WORK TASK: Each and every line below goes into your answer unchanged, but leave out the images.

INPUT:
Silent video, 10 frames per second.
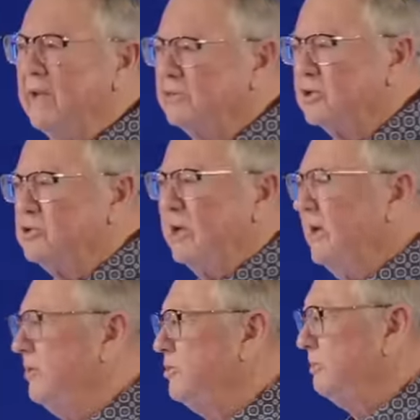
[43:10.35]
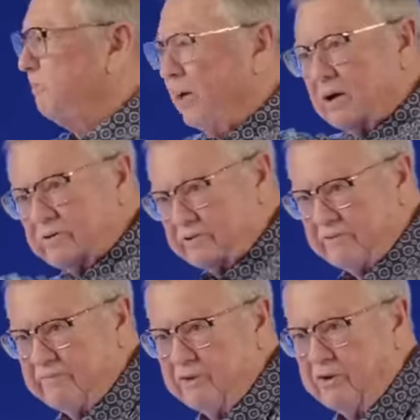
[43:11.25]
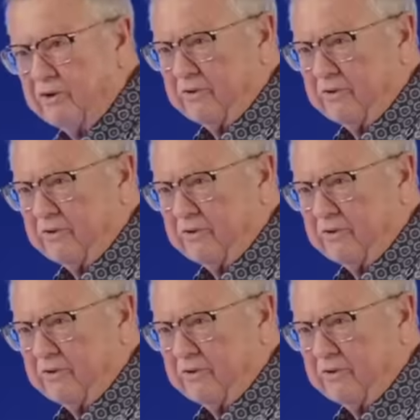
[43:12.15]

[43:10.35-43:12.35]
may have to change parts of the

SOLUTION TO THIS TASK:
Silent video, 10 frames per second.
[43:10.35]
[43:11.25]
[43:12.15]

[43:10.35-43:12.35]
may have to change parts of the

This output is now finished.